Un gentil athée a écrit :
Elle est très remontée contre la prostitution, et au vu de ce qu'elle a vécu, subi, c'est compréhensible. Elle écrit quand même :
"La prostitution, un choix libre. Mensonge. Je ne dis pas qu’il n’y en a pas quelques-unes - une bien petite minorité - qui décident d’essayer ça et le font librement, sans sombrer dans la dope et l’alcool comme la plupart."
Enfin, je note l'enthousiasme avec lequel sont acceptés les témoignages de prostituées contre la prostitution et qui ont connu drogue, coups, exploitation, humiliation, etc. Par contre, dès qu'un témoignage de prostituée va dans le sens "choix libre", ah ben non, c'est forcément pas fiable, biaisé, elle est manipulée, pas sincère, ou pas consciente qu'en fait elle n'a pas envie de faire ça... Pourtant, ces témoignages existent.
C'est vrai, ils existent, mais si vous avez lu la réponse à Sylviane faite par Marie, elle explique aussi comment elle a intégré le discours du libre choix parce que ça rendait la réalité de sa condition plus supportable.
Je remarquerai - pour en revenir au tout début du sujet - que l'article posté par François67 faisait état d'un tout petit nombre de manifestants.
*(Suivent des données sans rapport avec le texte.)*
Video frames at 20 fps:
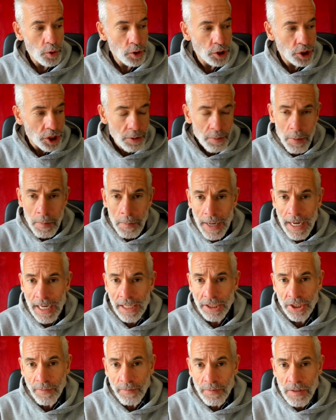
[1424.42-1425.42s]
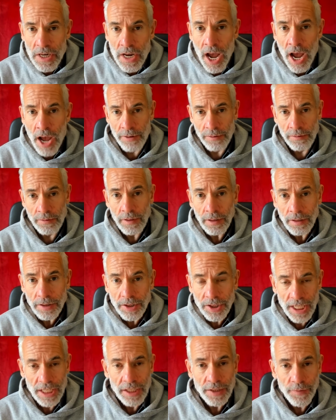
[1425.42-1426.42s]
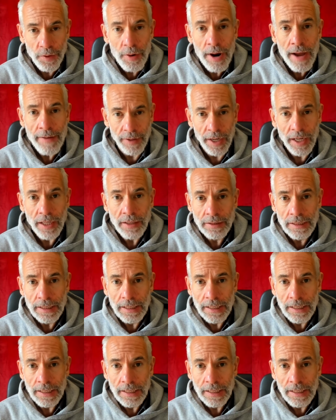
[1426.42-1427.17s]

Human beings have known since forever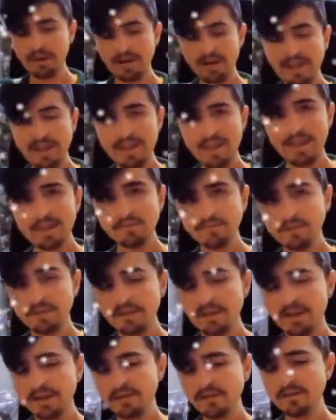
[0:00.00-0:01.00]
between Anna and
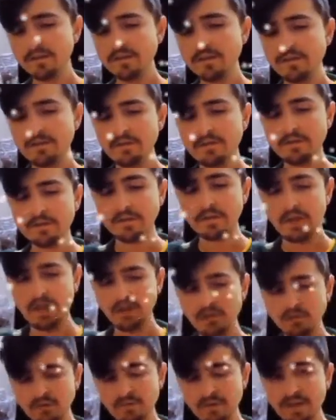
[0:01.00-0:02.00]
Canada. I
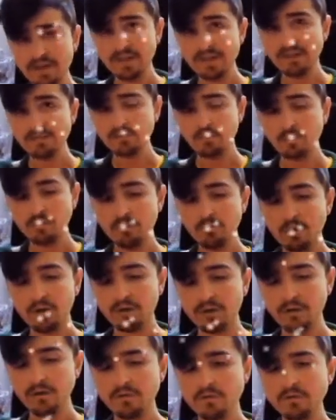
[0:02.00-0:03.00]
could have eaten these all in one
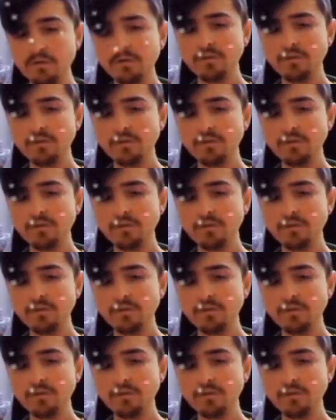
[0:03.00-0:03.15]
go.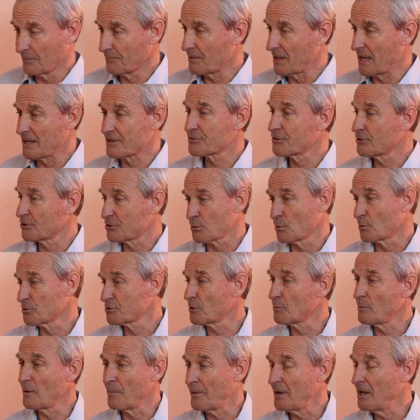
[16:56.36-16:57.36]
that's the
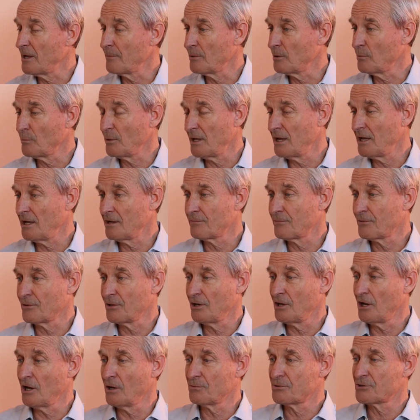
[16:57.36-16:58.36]
source of repayment we had for
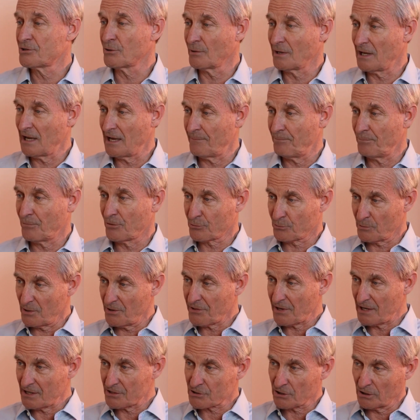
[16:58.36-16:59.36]
the note. So again, 3
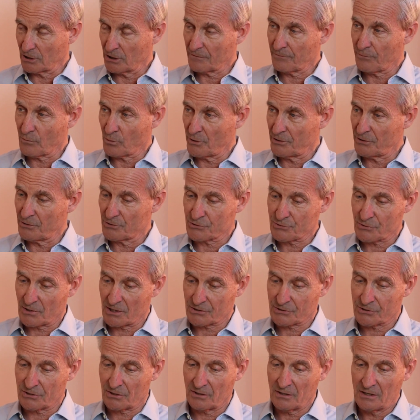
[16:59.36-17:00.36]
things to look for in your
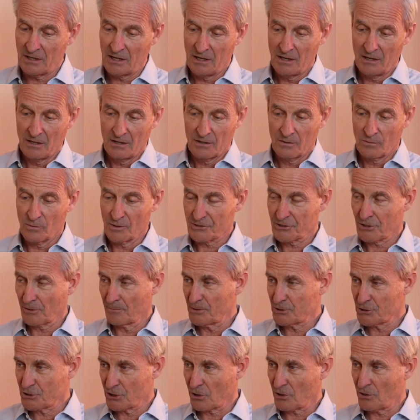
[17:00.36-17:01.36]
structure. What's the
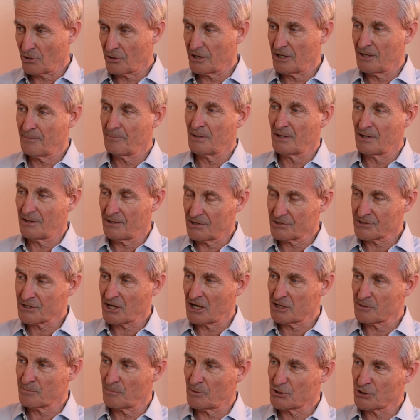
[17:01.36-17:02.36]
maturity? But in this
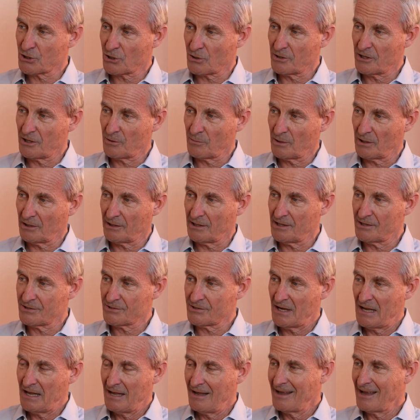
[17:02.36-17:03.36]
case, maturity really
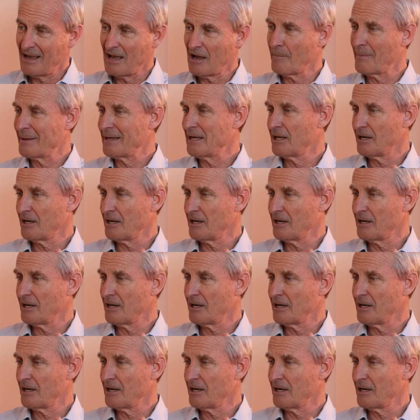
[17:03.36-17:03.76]
is, how am I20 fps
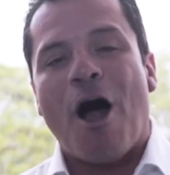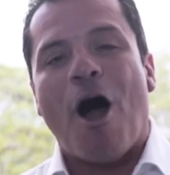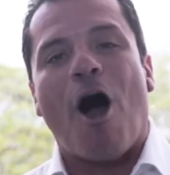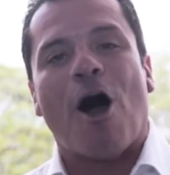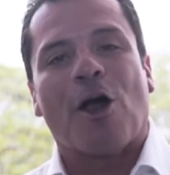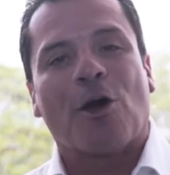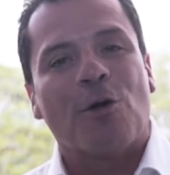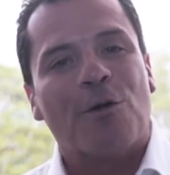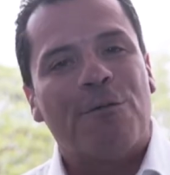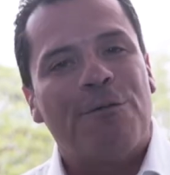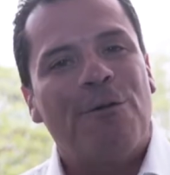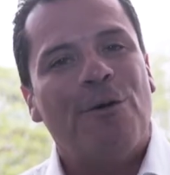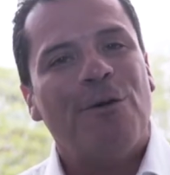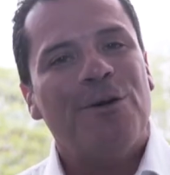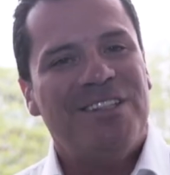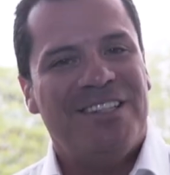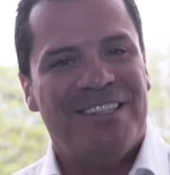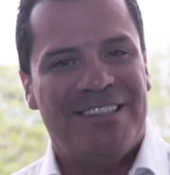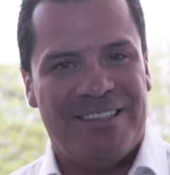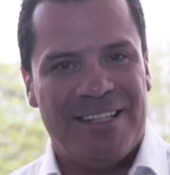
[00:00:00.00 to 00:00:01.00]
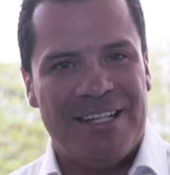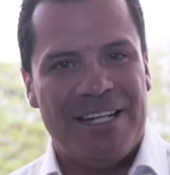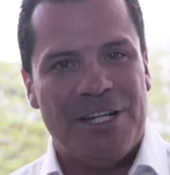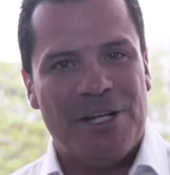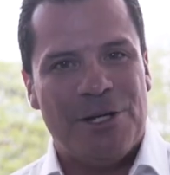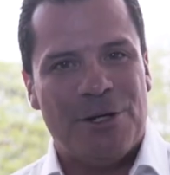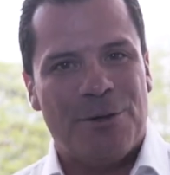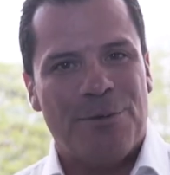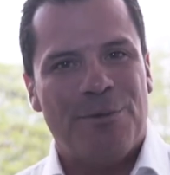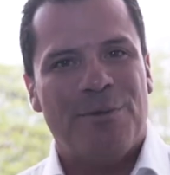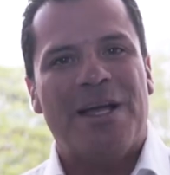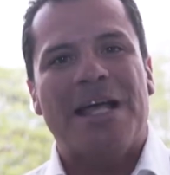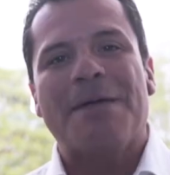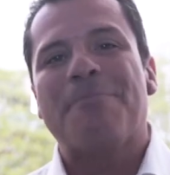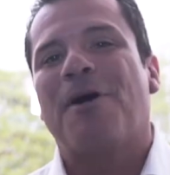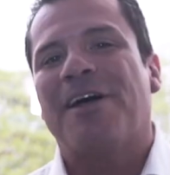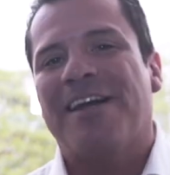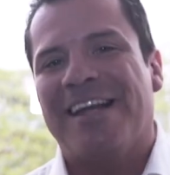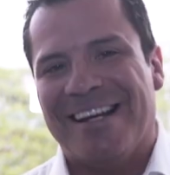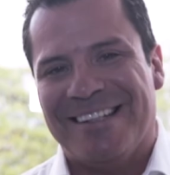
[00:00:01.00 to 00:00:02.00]
I look forward to seeing you in
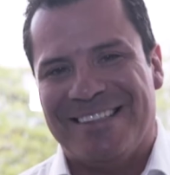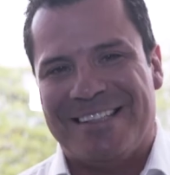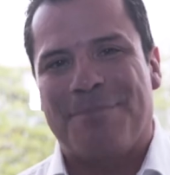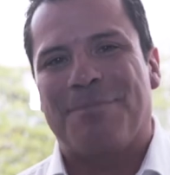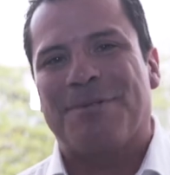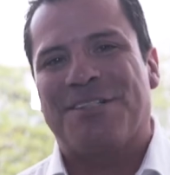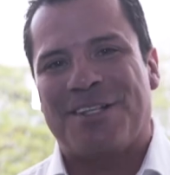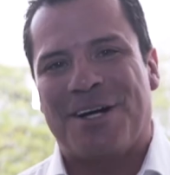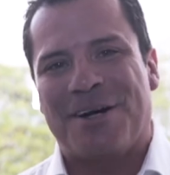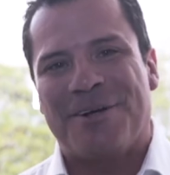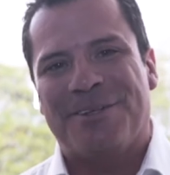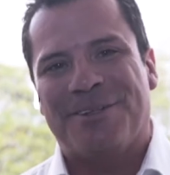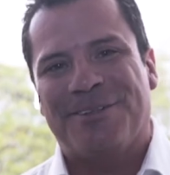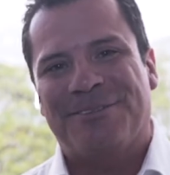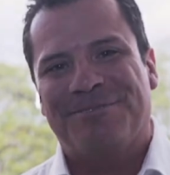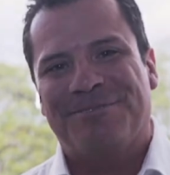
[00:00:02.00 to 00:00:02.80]
my next episode.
L'immense majorité des prostitué(e)s subit un esclavage de fait.
Vendre son corps, même lorsqu'il s'agit d'un choix libre, ce n'est pas comme vendre sa capacité de travail : dans le premier cas, ce qu'on vend c'est ce qu'on a de plus intime, et on le fait au prix d'une séparation corps/esprit. Je ne pense pas non plus qu'on doive se fier totalement aux témoignages qui revendiquent la prostitution comme travail ordinaire et source d'épanouissement comme une autre : souvent, les mots sont des voiles, des apparences qui cachent des réalités bien plus misérables qu'on ne veut pas montrer parce que les montrer c'est plonger dans cette misère (affective, matérielle, etc...) dont on souhaite sortir. Il y a également une vertu performative du discours : je dis que je m'épanouis, donc je m'épanouis.
En outre, dans une société où la performance de bonheur (ou au moins son hersatz, le plaisir) est obligatoire, ça fait tâche de ne pas le trouver.
D'autre part, on pourrait se demander pourquoi l'immense majorité des prostitués sont des prostituées, ou des hommes qui ont pris l'apparence de femmes.
Cela dit, je vous rejoins pour dire que l'abolition pure et simple n'est pas une solution, puisqu'elle ne ferait que cacher la prostitution un peu plus sans la supprimer.
A part beaucoup d'éducation à la dignité de l'autre, je ne vois pas pour l'instant ce qui pourrait nous faire tendre vers moins d'exploitation sexuelle des humains.
Un gentil athée a écrit :Le gars du blog de l'institut Turgot a bien raison : l'Etat est le pire proxénète (mais certes un proxénète de la "vertu"), en voulant s'arroger le contrôle du corps de ces femmes et de leurs clients, et en s'enrichissant par la même (car cette activité n'est pas prête de disparaître et donc les amendes vont pleuvoir...).
C'est vrai, l'Etat est proxénète. Peut-être est-ce parce que notre société l'est.